For comparing output segmentations to original segmentations:


   export_segs_to_byu('gray_raw3','hippoL/seg_train_50');
   
   Arguments:  1) directory with grayscale images
               2) directory with m-rep segmentations (.m3d) to convert
   
   This script takes all the .m3d files in the second argument and converts them to .byu.
   It needs an image file to export them in the correct world coordinates, so the first
   argument points to a directory containing grayscale images.  It assumes all the
   grayscale images are of the same dimension and voxel size, so it always uses the
   first file in that directory to get the world coordinates.  It uses the executable
   m3dToByu.exe (Windows only), which uses Pablo code to export an m3d to byu. This part
   can easily be done manually, but a scriptable version is in development.

   byu2gipl.script
   
   This file converts all the .byu files in the current working directory to both
   .iv and .gipl.  It uses MeshConvert to go from .byu to .iv.  It then uses surf2vol 
   to go from .iv to .gipl.  The call to surf2vol uses hardcoded values of 162x162x188 
   for the dimensions and 0.75x0.75x0.75 for voxel size.

   volume_overlap('/Autism/autism/longitudinal/all_structures/mrep/raw3','*caudL_pp_crop.gipl.gz',
                  'seg_local_50','dice_local_50.txt');
   
   Arguments:  1) directory containing original .gipl segmentations
               2) string to pick which original segmentations to use
               3) directory containing new .iv segemntations
               4) output file name
   
   This function outputs the volume overlap from the original segmentation surfaces
   to the new segmentations.  It assumes both the original segmentations and new
   segmentations are in .gipl format (the script byu2gipl.script will take .byu files
   of m-rep segmentations and convert them to .gipl).  It then calls ImageStat and 
   concatenates the result of "grep DiceCoef" on ImageStat's output to the user-specified
   output file.

   surface_dist('/Autism/autism/longitudinal/all_structures/mrep/raw3','*caudL_pp_crop.gipl.gz',
                'seg_local_50','sd_local_50.txt');
   
   Arguments:  1) directory containing original .gipl segmentations
               2) string to pick which original segmentations to use
               3) directory containing new .iv segemntations
               4) output file name
   
   This function outputs the surface distances from the original segmentation surfaces
   to the new segmentations.  It assumes the original segmentations are in .gipl format and
   converts them to .iv.  It assumes the new segmentations are already in .iv (the script
   byu2gipl.script will leave both .iv and .gipl versions of the new segmentations).  It
   then calls MeshValmet and concatenates the tail of MeshValmet's output file to the 
   user-specified output file.
   
   To make plots of the output, use plot_surface_dist.

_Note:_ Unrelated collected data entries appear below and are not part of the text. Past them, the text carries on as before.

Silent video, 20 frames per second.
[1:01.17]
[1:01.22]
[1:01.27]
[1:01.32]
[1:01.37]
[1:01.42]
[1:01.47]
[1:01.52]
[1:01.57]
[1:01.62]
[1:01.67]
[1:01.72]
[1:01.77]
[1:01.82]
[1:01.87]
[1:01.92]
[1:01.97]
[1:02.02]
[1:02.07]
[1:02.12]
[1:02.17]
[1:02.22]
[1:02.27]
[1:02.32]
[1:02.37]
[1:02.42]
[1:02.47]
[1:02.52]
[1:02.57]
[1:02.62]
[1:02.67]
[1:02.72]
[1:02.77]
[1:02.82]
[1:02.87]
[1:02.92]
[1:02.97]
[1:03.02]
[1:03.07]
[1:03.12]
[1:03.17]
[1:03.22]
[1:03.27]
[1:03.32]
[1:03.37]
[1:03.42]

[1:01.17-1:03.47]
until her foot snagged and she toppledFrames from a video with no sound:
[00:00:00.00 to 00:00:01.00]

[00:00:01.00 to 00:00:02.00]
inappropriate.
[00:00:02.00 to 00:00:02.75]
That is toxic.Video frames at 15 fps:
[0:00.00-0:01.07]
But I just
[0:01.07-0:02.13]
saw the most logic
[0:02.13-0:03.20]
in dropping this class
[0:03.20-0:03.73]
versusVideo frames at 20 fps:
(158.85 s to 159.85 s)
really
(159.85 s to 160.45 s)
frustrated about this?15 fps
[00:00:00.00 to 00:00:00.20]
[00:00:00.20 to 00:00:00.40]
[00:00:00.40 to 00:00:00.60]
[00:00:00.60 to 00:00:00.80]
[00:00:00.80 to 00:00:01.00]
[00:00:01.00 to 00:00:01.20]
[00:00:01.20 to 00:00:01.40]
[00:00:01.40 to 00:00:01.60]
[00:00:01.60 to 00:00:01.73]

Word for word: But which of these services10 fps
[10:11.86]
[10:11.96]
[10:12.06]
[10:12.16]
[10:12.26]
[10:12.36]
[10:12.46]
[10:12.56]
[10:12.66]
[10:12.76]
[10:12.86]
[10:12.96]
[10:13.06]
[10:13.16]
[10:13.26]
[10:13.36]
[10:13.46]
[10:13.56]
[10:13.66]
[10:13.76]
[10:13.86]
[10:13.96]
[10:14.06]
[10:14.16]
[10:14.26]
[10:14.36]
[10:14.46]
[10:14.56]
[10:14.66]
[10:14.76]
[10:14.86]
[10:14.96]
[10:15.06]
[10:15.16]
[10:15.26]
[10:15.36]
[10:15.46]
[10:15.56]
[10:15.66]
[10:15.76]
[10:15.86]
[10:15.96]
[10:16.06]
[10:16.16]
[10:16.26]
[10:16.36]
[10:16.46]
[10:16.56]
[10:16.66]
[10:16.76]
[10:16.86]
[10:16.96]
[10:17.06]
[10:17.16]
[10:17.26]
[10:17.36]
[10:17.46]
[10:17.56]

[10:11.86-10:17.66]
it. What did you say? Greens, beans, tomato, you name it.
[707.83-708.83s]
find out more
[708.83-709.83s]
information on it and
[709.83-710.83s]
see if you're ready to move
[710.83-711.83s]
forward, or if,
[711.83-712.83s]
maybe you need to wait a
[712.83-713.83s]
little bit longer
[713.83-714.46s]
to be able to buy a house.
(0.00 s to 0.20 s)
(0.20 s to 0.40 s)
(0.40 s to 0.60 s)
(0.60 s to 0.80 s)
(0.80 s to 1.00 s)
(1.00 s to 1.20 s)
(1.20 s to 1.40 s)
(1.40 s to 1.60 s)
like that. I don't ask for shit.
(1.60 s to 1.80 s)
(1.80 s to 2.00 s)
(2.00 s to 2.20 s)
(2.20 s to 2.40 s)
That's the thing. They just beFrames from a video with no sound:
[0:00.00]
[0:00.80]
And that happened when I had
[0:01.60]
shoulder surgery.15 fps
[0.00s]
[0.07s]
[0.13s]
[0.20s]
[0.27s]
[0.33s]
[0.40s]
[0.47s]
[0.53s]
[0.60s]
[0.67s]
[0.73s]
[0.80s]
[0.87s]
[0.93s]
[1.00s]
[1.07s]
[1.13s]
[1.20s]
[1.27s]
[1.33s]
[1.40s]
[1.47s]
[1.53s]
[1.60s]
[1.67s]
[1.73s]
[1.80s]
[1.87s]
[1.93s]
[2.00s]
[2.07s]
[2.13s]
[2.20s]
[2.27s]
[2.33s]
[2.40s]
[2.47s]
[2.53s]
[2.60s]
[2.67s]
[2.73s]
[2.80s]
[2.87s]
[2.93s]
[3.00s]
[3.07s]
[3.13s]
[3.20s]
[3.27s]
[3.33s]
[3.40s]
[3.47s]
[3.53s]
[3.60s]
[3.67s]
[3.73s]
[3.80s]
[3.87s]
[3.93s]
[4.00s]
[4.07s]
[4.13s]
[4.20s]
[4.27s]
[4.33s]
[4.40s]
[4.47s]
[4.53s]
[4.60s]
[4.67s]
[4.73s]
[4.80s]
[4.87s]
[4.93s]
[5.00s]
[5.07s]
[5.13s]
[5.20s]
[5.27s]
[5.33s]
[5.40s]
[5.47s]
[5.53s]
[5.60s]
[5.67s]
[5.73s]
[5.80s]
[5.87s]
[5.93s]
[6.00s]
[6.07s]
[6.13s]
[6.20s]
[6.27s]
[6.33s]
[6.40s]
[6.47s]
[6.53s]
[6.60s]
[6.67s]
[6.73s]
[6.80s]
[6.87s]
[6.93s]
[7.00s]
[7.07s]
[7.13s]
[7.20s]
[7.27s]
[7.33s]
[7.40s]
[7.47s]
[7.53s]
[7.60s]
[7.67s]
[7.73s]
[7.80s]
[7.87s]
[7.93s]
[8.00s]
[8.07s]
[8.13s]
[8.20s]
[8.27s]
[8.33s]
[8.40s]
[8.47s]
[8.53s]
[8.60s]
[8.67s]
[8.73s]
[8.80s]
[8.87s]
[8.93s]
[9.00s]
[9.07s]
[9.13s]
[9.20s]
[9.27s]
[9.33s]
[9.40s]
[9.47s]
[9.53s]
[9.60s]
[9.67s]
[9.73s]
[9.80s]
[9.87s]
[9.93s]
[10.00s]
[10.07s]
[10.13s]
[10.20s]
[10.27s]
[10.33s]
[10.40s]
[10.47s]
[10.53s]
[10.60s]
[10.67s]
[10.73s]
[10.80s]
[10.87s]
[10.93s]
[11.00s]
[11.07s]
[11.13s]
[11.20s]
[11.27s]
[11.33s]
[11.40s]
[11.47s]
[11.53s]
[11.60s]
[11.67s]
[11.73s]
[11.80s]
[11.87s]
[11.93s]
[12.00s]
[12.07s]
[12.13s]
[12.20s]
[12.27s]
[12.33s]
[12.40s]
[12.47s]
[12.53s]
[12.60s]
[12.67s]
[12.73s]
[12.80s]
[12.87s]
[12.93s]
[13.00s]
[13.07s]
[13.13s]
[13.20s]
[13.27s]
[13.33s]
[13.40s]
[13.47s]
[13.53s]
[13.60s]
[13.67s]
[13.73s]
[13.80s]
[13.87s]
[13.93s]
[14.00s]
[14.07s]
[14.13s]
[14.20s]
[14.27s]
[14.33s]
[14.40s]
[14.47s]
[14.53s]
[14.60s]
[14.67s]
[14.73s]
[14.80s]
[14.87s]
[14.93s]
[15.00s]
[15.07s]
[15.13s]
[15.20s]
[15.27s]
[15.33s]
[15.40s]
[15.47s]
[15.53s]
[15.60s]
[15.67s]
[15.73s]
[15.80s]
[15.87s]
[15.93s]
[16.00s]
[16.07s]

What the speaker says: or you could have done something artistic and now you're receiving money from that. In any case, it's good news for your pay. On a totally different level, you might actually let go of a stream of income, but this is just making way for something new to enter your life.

   plot_volume_overlap('dice_local_50.txt');
   
   Arguments:  1) input file (should be a file output by volume_overlap.m)
   
   This function just plots all the volume overlap coefficients computed by volume_overlap.m
   in ascending order.  Use the Matlab command 'hold all' between calls of plot_volume_overlap
   to plot multiple lines on the same graph.

   plot_surface_dist('sd_local_50.txt');
   
   Arguments:  1) input file (should be a file output by surface_dist.m)
   
   This function plots all the surface distance numbers computed by surface_dist.m
   in descending order.  It takes the 9th column from the output of surface_dist.m, which
   is the mean absolute distance.  It also multiplies the numbers by 0.75 to convert
   from voxels to millimeters since each voxel is 0.75 mm.  Use the Matlab command 'hold all'
   between calls of plot_surface_dist to plot multiple lines on the same graph.